City life is being sold as a convenient version of the suburbs, with similar amenities minus the time-consuming commute.

2 minute read

May 28, 2019, 2:00 PM PDT

By Camille Fink

New York City Rooftop

Chris Goldberg / Flickr

Candace Jackson writes that more wealthy people are moving back into cities from the suburbs and developers are marketing an urban lifestyle to them that reflects the suburban life they are leaving behind. Much larger units, rooftop gardens and swimming pools, and parking garages are elements of new developments that are reminiscent of suburbia, says Jackson:

At the Quay Tower, which overlooks Brooklyn Bridge Park [in New York City], there are just five condos on each floor, two of which have private elevator access. Inside, the larger units have something you see a lot of on HGTV suburban house renovation shows: large mudrooms off the back door with locker-like cubbies and sturdy ceramic-tile floors.

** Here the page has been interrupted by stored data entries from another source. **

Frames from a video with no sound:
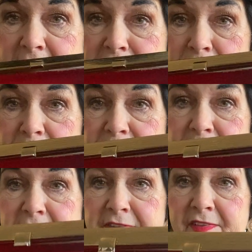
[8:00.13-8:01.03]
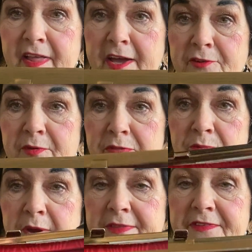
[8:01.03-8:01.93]
it's lined with
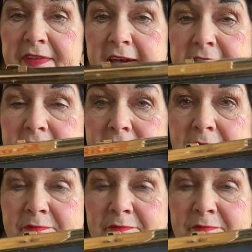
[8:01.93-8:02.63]
red satin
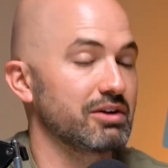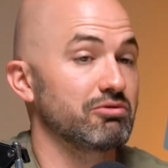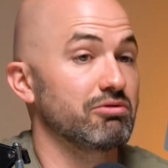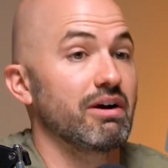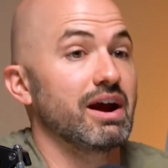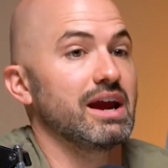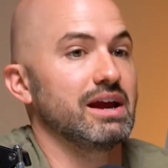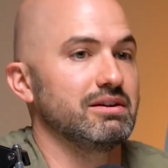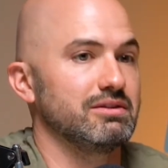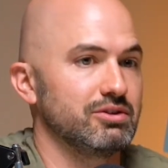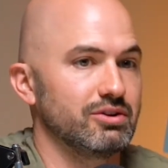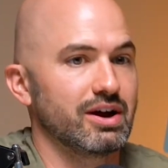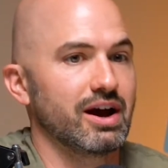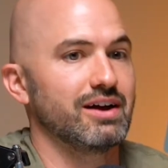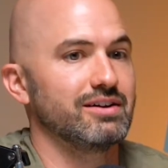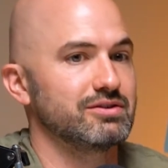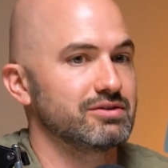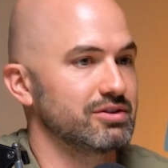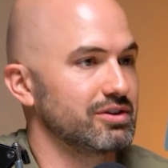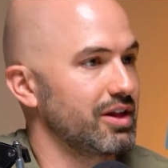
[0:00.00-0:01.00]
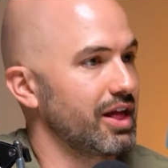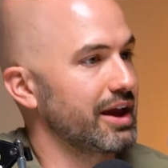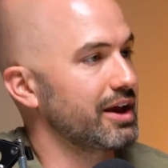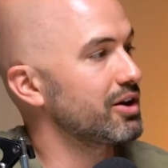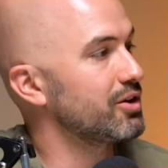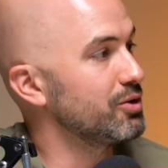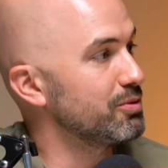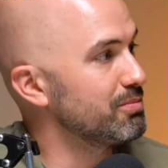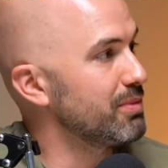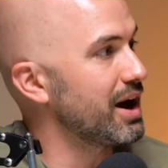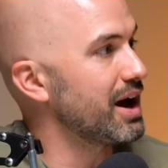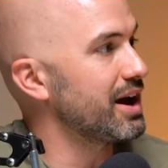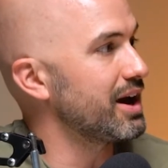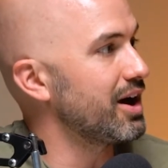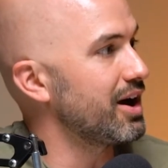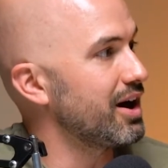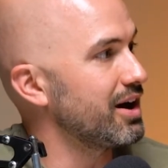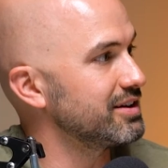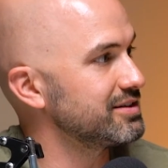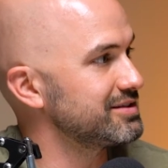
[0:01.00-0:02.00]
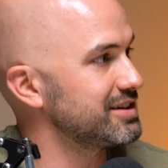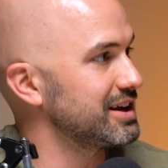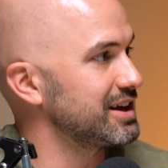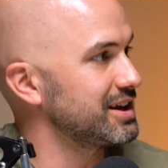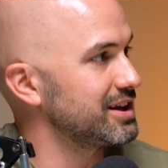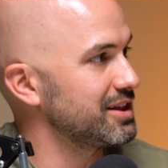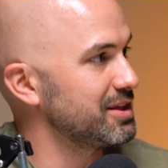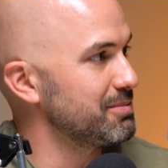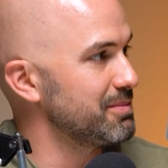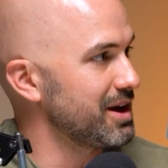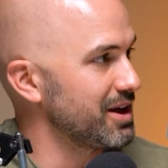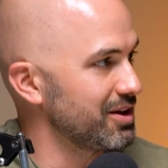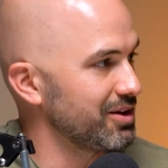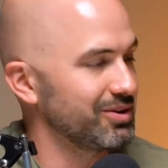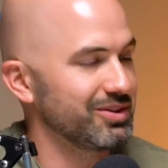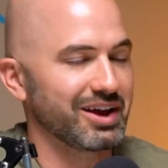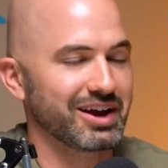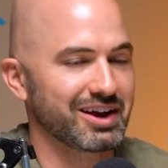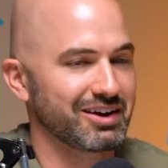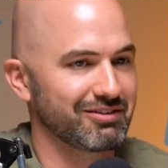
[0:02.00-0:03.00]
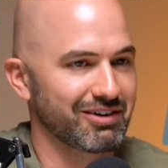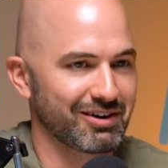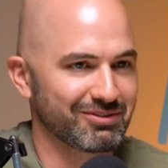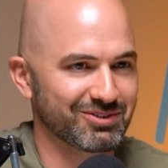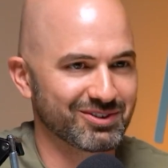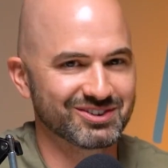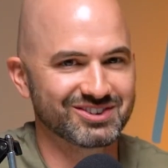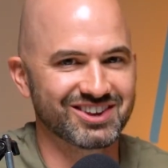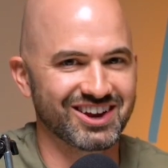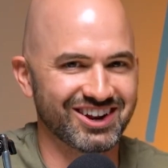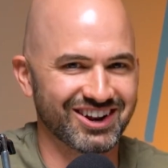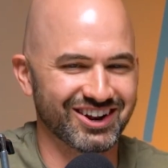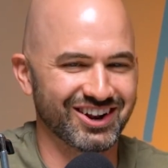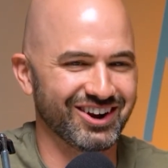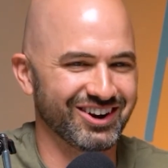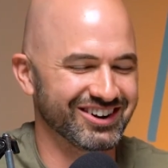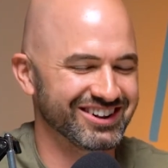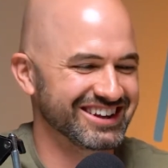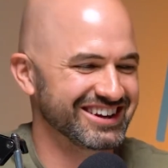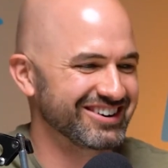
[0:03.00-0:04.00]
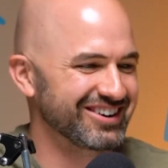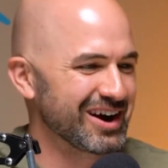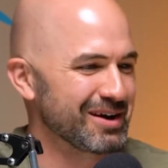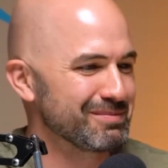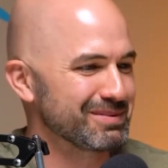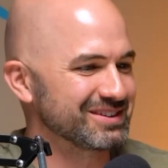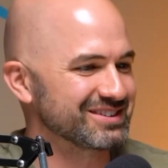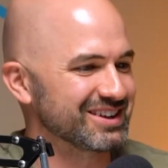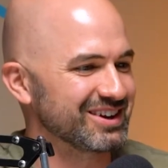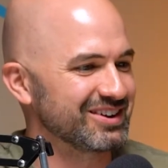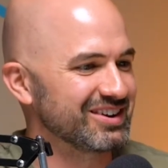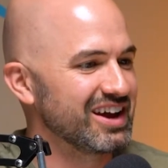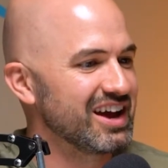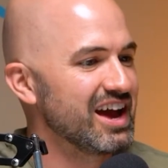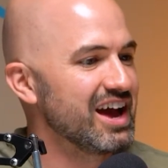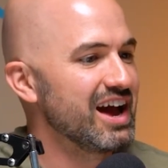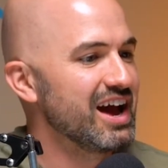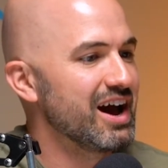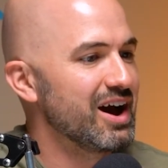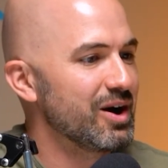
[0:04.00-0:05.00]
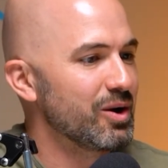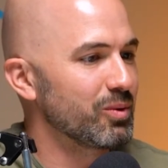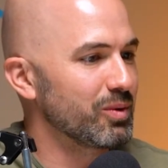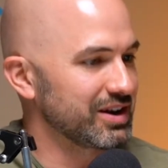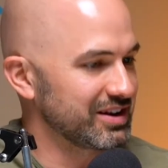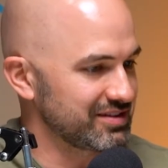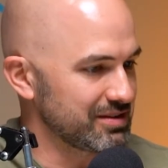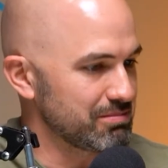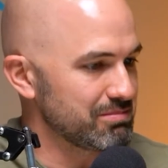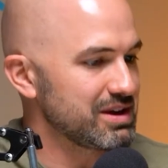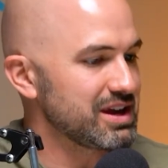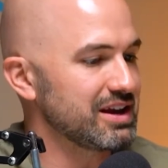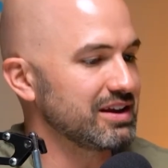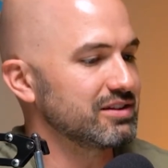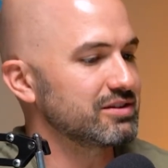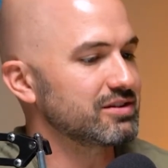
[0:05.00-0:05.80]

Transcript: Great. You guys are like kumbaya singing in the meadow, like I referenced on an earlier episode. What does it mean?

In addition, the areas around these buildings are catering to suburban sensibilities, with big-box retail, malls, and upscale food courts. "Of course, these new buildings are designed for a very narrow slice of the population — those who can afford to spend multiple millions of dollars on a home — but it’s a slice of the population whose purchasing decisions affect all city dwellers," notes Jackson.

Jackson notes that the demographic changes happening in cities involve not just class but, for some cities, race as well. "The return of affluent whites to cities has made for a something of a reversal of the white-flight phenomenon of the early and mid-20th century, when middle class and wealthy whites left cities en masse for the homogeneous suburbs."